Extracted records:
----------------
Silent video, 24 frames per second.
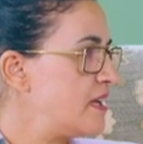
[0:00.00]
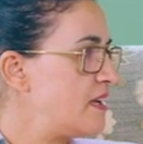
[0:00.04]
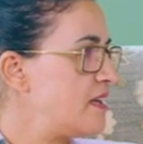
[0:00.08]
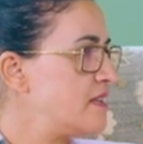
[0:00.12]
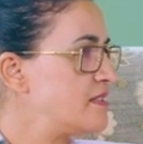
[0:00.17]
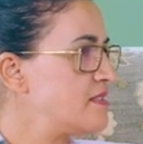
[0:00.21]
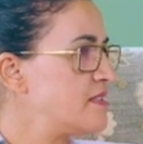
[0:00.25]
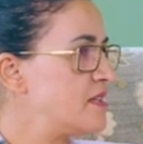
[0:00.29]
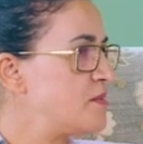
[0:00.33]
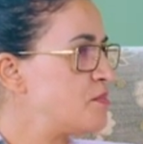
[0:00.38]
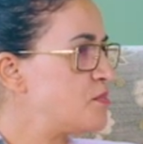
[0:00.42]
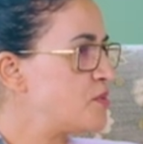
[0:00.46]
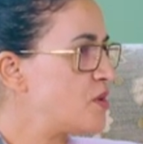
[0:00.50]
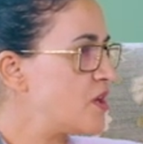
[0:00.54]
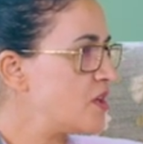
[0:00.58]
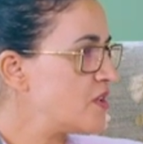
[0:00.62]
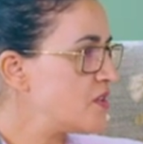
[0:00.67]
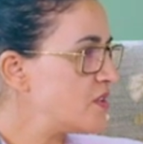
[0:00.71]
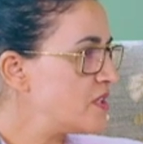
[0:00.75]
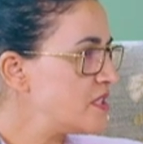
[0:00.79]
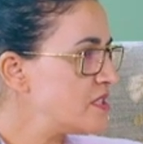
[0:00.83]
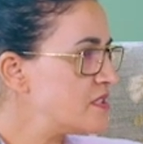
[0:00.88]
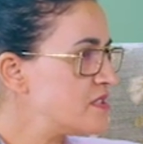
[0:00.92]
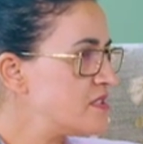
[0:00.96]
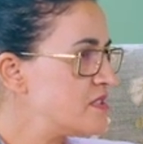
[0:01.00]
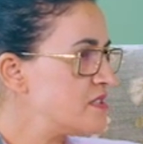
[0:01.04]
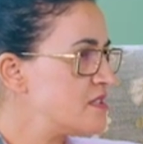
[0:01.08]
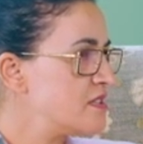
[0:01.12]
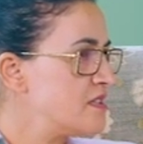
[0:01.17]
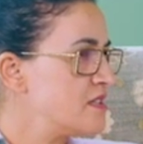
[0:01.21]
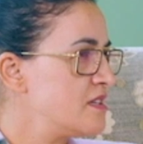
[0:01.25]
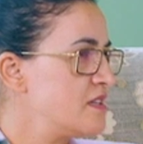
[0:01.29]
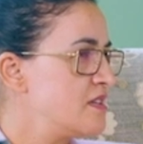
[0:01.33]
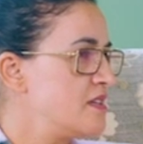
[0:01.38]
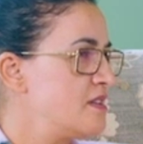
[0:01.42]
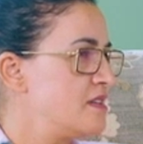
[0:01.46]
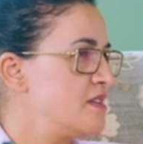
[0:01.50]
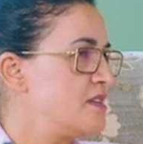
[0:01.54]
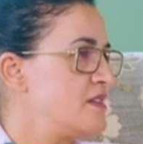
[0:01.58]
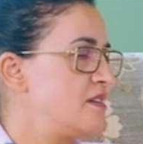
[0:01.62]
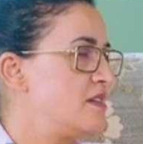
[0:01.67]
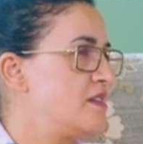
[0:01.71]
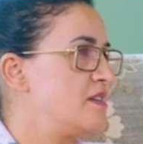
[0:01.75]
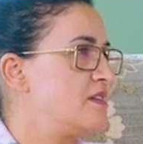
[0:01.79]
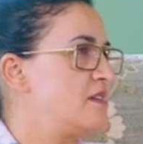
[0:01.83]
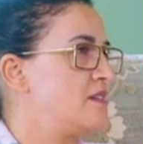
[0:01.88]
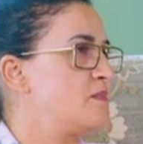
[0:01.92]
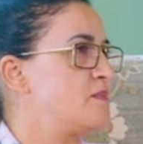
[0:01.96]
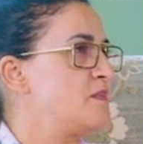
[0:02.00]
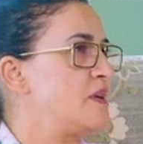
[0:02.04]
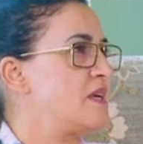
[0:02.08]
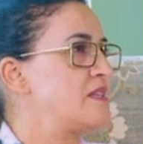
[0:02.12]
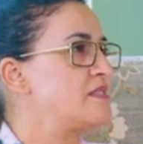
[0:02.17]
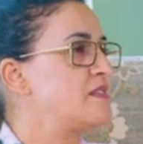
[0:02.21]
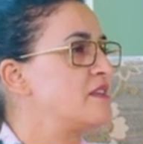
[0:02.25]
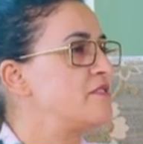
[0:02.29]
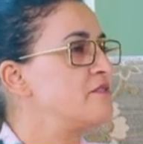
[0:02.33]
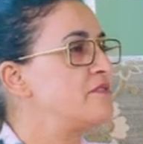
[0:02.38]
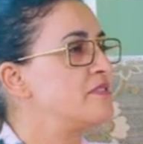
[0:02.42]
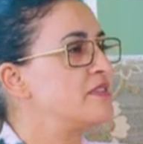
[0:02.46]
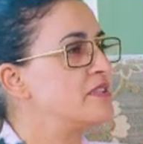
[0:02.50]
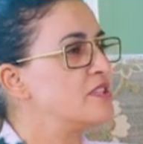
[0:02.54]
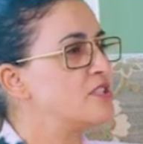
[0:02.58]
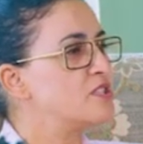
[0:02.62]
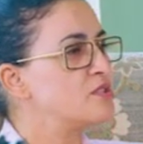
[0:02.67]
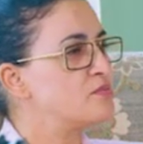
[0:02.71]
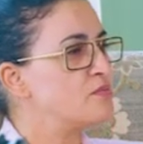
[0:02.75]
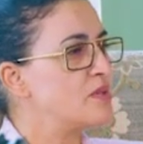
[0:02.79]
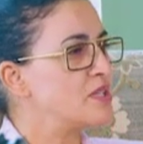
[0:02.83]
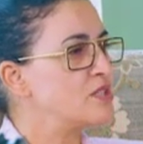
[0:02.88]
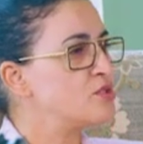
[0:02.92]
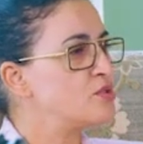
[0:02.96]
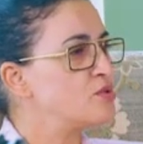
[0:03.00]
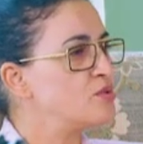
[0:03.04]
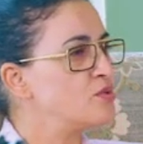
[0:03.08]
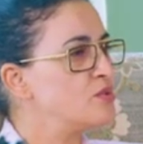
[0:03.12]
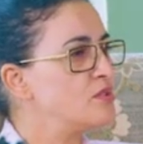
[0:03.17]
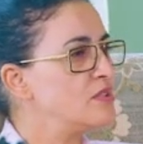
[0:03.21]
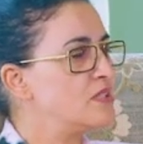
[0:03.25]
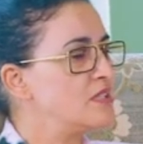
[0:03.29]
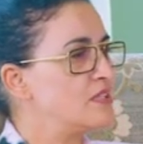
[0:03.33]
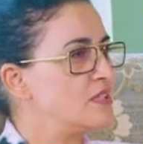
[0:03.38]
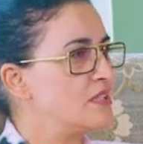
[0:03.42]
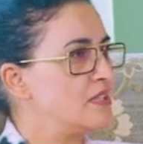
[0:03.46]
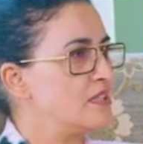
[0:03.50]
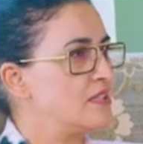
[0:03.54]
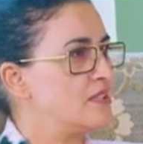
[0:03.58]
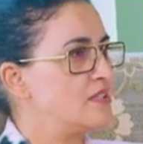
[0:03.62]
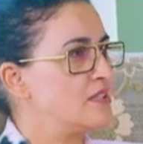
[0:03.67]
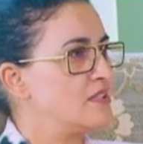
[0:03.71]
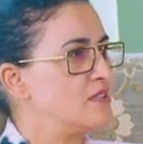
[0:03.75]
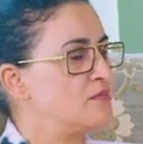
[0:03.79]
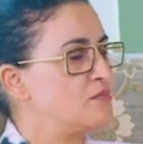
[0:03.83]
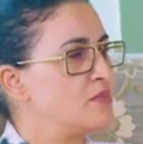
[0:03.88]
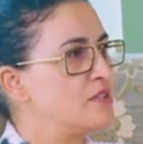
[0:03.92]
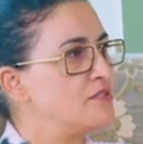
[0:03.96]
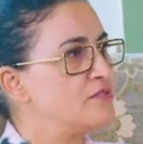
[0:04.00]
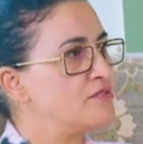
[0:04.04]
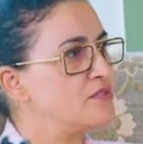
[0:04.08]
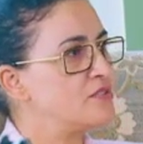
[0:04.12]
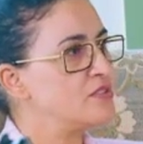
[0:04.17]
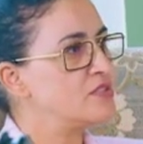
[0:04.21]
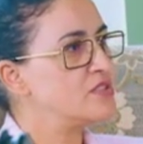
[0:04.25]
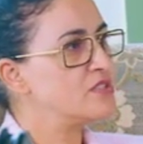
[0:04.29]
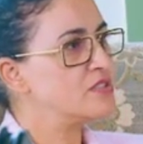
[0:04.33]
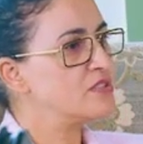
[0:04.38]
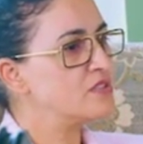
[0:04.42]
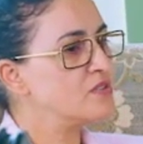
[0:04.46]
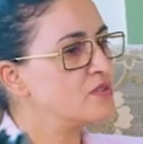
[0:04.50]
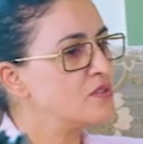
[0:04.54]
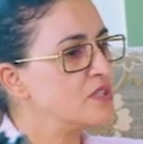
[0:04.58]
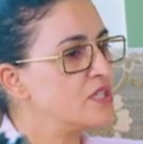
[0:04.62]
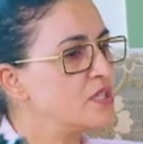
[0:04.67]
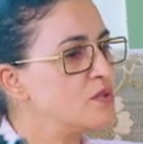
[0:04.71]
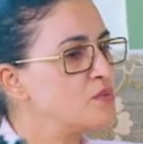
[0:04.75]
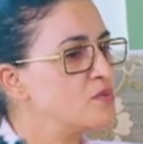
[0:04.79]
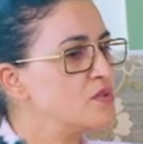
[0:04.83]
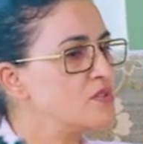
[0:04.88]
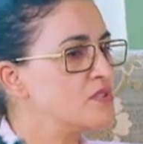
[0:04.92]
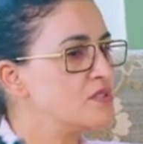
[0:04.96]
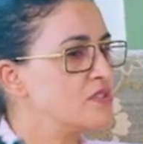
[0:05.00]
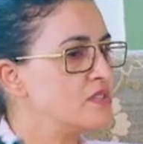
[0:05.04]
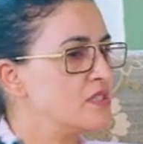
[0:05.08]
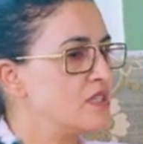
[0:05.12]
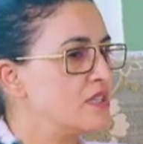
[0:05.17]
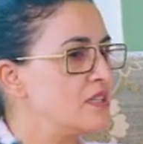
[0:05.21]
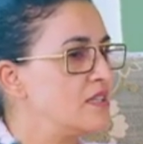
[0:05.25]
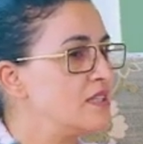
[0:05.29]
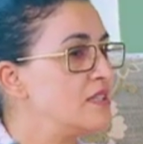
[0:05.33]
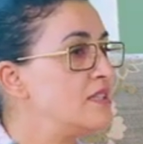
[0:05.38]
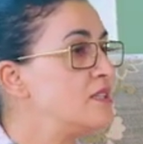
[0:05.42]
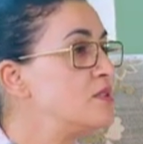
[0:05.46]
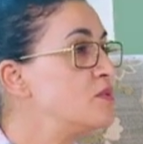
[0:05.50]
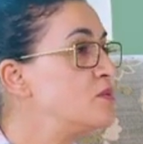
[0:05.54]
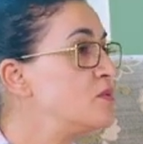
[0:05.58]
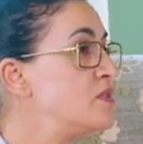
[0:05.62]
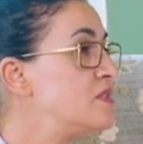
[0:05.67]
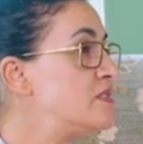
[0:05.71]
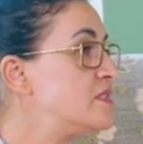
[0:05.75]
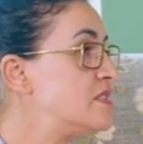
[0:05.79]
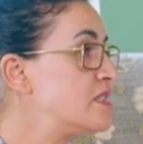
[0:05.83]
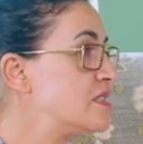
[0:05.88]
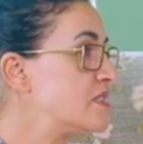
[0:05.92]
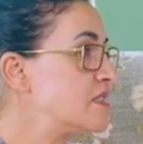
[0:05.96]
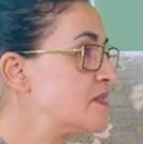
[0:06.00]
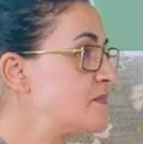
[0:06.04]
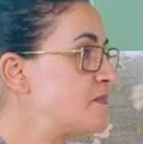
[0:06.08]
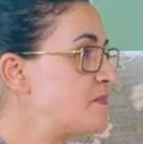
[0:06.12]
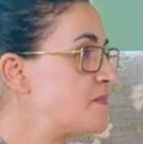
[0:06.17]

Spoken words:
As I progressed, as I finished my school, and my first degree was linguistic.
----------------
Write out every record exactly. Leave the pictures out.

Silent video, 24 frames per second.
[0:00.00]
[0:00.04]
[0:00.08]
[0:00.12]
[0:00.17]
[0:00.21]
[0:00.25]
[0:00.29]
[0:00.33]
[0:00.38]
[0:00.42]
[0:00.46]
[0:00.50]
[0:00.54]
[0:00.58]
[0:00.62]
[0:00.67]
[0:00.71]
[0:00.75]
[0:00.79]
[0:00.83]
[0:00.88]
[0:00.92]
[0:00.96]
[0:01.00]
[0:01.04]
[0:01.08]
[0:01.12]
[0:01.17]
[0:01.21]
[0:01.25]
[0:01.29]
[0:01.33]
[0:01.38]
[0:01.42]
[0:01.46]
[0:01.50]
[0:01.54]
[0:01.58]
[0:01.62]
[0:01.67]
[0:01.71]
[0:01.75]
[0:01.79]
[0:01.83]
[0:01.88]
[0:01.92]
[0:01.96]
[0:02.00]
[0:02.04]
[0:02.08]
[0:02.12]
[0:02.17]
[0:02.21]
[0:02.25]
[0:02.29]
[0:02.33]
[0:02.38]
[0:02.42]
[0:02.46]
[0:02.50]
[0:02.54]
[0:02.58]
[0:02.62]
[0:02.67]
[0:02.71]
[0:02.75]
[0:02.79]
[0:02.83]
[0:02.88]
[0:02.92]
[0:02.96]
[0:03.00]
[0:03.04]
[0:03.08]
[0:03.12]
[0:03.17]
[0:03.21]
[0:03.25]
[0:03.29]
[0:03.33]
[0:03.38]
[0:03.42]
[0:03.46]
[0:03.50]
[0:03.54]
[0:03.58]
[0:03.62]
[0:03.67]
[0:03.71]
[0:03.75]
[0:03.79]
[0:03.83]
[0:03.88]
[0:03.92]
[0:03.96]
[0:04.00]
[0:04.04]
[0:04.08]
[0:04.12]
[0:04.17]
[0:04.21]
[0:04.25]
[0:04.29]
[0:04.33]
[0:04.38]
[0:04.42]
[0:04.46]
[0:04.50]
[0:04.54]
[0:04.58]
[0:04.62]
[0:04.67]
[0:04.71]
[0:04.75]
[0:04.79]
[0:04.83]
[0:04.88]
[0:04.92]
[0:04.96]
[0:05.00]
[0:05.04]
[0:05.08]
[0:05.12]
[0:05.17]
[0:05.21]
[0:05.25]
[0:05.29]
[0:05.33]
[0:05.38]
[0:05.42]
[0:05.46]
[0:05.50]
[0:05.54]
[0:05.58]
[0:05.62]
[0:05.67]
[0:05.71]
[0:05.75]
[0:05.79]
[0:05.83]
[0:05.88]
[0:05.92]
[0:05.96]
[0:06.00]
[0:06.04]
[0:06.08]
[0:06.12]
[0:06.17]

Spoken words:
As I progressed, as I finished my school, and my first degree was linguistic.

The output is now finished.